**What the exercise asks**
For the records that follow, please set down exactly the lines between the one holding "Frames from a" and the one holding "Word for word: For", inclusive, and only those.
START Data for this exercise
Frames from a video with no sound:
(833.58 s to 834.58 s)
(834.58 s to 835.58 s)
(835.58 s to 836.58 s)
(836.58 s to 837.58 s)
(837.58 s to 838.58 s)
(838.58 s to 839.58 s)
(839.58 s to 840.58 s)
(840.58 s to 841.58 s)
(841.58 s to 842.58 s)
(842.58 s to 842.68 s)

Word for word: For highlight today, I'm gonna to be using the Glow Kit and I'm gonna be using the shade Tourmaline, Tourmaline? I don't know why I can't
END Data for this exercise
START Data for this exercise
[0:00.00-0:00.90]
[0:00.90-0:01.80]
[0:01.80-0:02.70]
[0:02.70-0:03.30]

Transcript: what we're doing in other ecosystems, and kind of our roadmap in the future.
END Data for this exercise
**Expected answer**
Frames from a video with no sound:
(833.58 s to 834.58 s)
(834.58 s to 835.58 s)
(835.58 s to 836.58 s)
(836.58 s to 837.58 s)
(837.58 s to 838.58 s)
(838.58 s to 839.58 s)
(839.58 s to 840.58 s)
(840.58 s to 841.58 s)
(841.58 s to 842.58 s)
(842.58 s to 842.68 s)

Word for word: For highlight today, I'm gonna to be using the Glow Kit and I'm gonna be using the shade Tourmaline, Tourmaline? I don't know why I can't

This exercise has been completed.